The vampire has always been cinema’s most erotic monster, synonymous with penetration and mesmeric allure. At this stage in his silver-screen career, the Count was as sexy as he’d ever been. Bela Lugosi had been effortlessly, transcendently debonair in 1931’s Dracula but the era prohibited him from being more explicit. By the late 1950s, Hammer had a little more leeway.

Christopher Lee’s Count was positively ravenous. He swans around the 1958 adaptation reeking of sex. His animalistic performance, though, is clearly one that the cast of Bare Mountain had never seen. Dracula looks uniquely bored during the film’s costume party, his only contribution coming when he pours a bottle of liquor into the punch. Lugosi made clear that the Count never drinks… wine, but here he’s clearly enamoured with vodka.

The eroticism of Frankenstein’s monster is defined more by the absence of love than its presence. In his 1931 debut, he lusts after his creator’s fiancée. In its sequel, 1935’s Bride of Frankenstein, he is immediately spurned by the woman literally engineered to be his mate. The monster perhaps comes closest to getting his end away in Bare Mountain, in which he does the twist with Miss Hollywood (so says the tagline anyway). Unfortunately the party gets interrupted by the cops before they get the chance to cop off.

Equally tragic is Lon Chaney Jr’s Larry Talbot, who first appeared in 1941’s The Wolf-Man, a broken man all too aware of what happens when the wolfbane blooms and the moon is full and bright. When Talbot transforms, man’s inner animal is let off its leash. His subsequent rampages bring harm to those closest to him, usually women.

The Wolf-Man has the biggest part to play in Bare Mountain, seemingly enslaved and set to work for 13 cents an hour. Despite his visage, here he’s more like Talbot the man than Talbot the beast, beaten down and emasculated by Granny Good. The film’s comedic highlight comes with the reveal that the man snooping around the school we’ve assumed to be a detective is actually the Wolf-Man’s union rep.

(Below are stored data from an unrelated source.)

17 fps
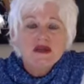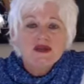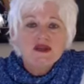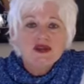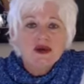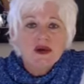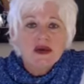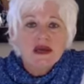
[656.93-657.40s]

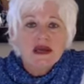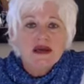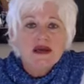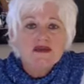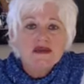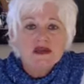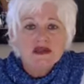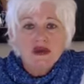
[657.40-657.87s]

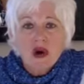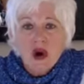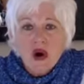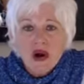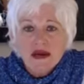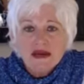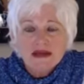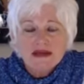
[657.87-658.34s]
during this
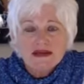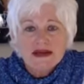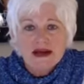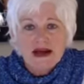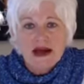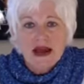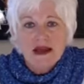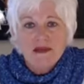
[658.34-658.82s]
hard
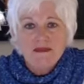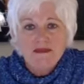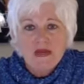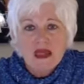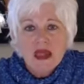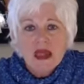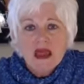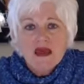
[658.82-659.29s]
time,
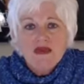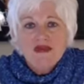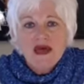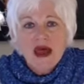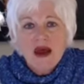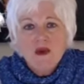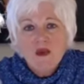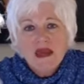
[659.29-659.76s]

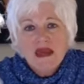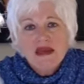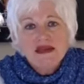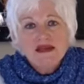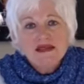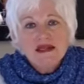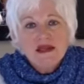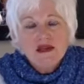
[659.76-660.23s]
that we
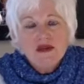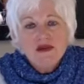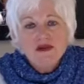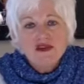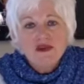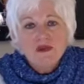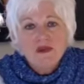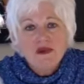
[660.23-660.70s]

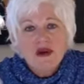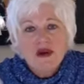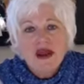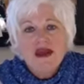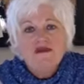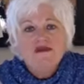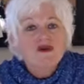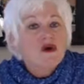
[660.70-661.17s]
continue to
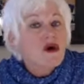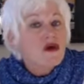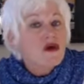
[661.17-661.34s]
pray for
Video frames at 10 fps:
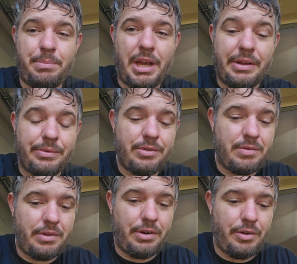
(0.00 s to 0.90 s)
pounds,
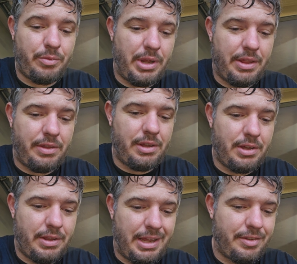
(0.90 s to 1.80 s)
if we had the
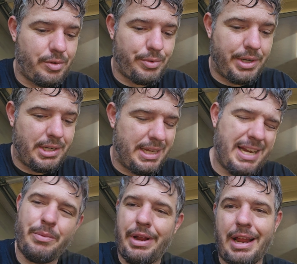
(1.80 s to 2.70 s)
heads O-ringed.
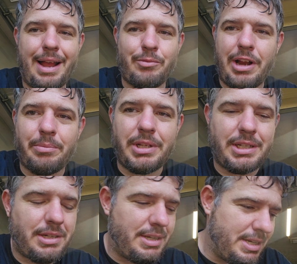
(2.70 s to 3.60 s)
Anyway, I'm rambling,
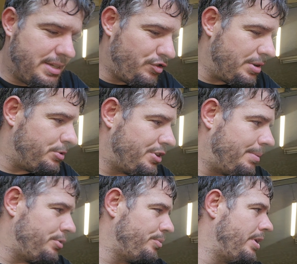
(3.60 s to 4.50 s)

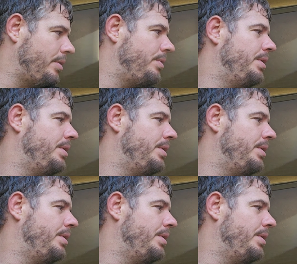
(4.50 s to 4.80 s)
jibber-jabbering around.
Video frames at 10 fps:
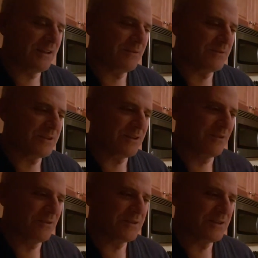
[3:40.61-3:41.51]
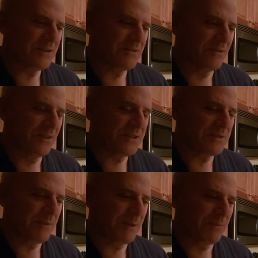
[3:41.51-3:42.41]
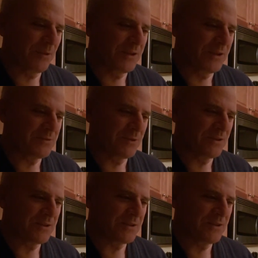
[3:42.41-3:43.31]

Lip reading: was going to list my place with this.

In the annals of cinema, too, these characters have scarcely had such miserable representation. Contrived as maximum titillation for minimum budget, House on Bare Mountain is cheap, cynical and about as arousing as that meat raffle from paragraph two. The film is little more than a hot flash on the sizzle reel of Universal’s most celebrated monsters but, 60 years on from its release, it remains their most salacious outing. It wasn’t the first time the trio had shared the screen, but they’d never been in a house of such ill-repute as this.